The weather is glorious today. Just warm enough that we can wear summer clothes, but not so hot and humid that it’s uncomfortable just like Ohio summers tend to be. It would be the perfect day to take you to the park again. I searched high and low looking for a baby swingset for you and I never found it. So instead we rode on the slide. You loved it, but I can’t help but feel you would have loved the swings more. You always loved being upside down, leaning back and letting us catch you before you fell. The swing would have been your favorite thing.
Daddy wants to go on a walk. I don’t. I’m too tired. I also know the only place within walking distance is the park we took you to for that magnificent half hour of fun on the slides. Those videos are among my most prizes possessions. You were always at home, at therapy, or at the hospital. Very rarely did you get to go anywhere else. I saw the excitement in your face that day we stepped out. I saw the wonder in your eyes as you saw the colorful trees and the bright playground. You were so so happy.
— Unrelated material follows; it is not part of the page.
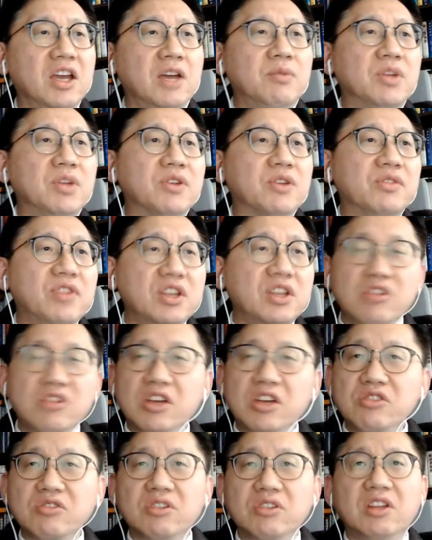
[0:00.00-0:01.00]
if the
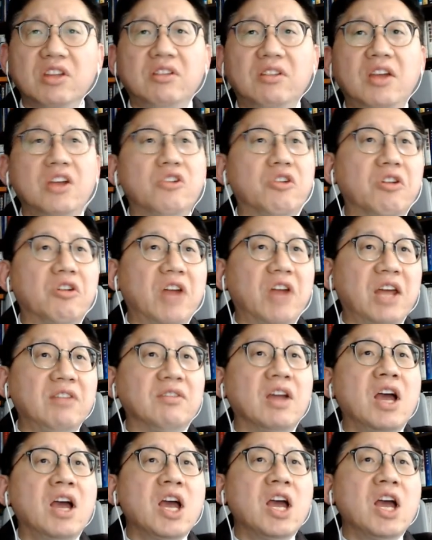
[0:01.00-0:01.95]
situation deteriorates,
I was so so happy. Despite your diagnosis, despite knowing the transplant to come, despite being fearful day after day that you would leave me, I was so so happy. You made me happy. Stella, I wish you were here. I wonder when I will be able to say I am truly happy again. There are moments when I feel excited, when I feel glad and when I feel hope. But truthfully being able to say I’m happy, it eludes me. I don’t know when I’ll be able to say that again. In time, maybe I will. Maybe I won’t. But I know I can be happy even when I’m not 100% happy, because in reality, who really is on this earth?
But I know you are happy in Heaven. I know everyday is glorious and everyday is perfect to ride on swings and slides. I know you are smiling. I know you are running. I know Who holds your hand until I can.
I miss you my daughter, with every part of my being. I’m one day closer baby girl. I’ll see you soon. I love you so much Stella Li. Always and forever.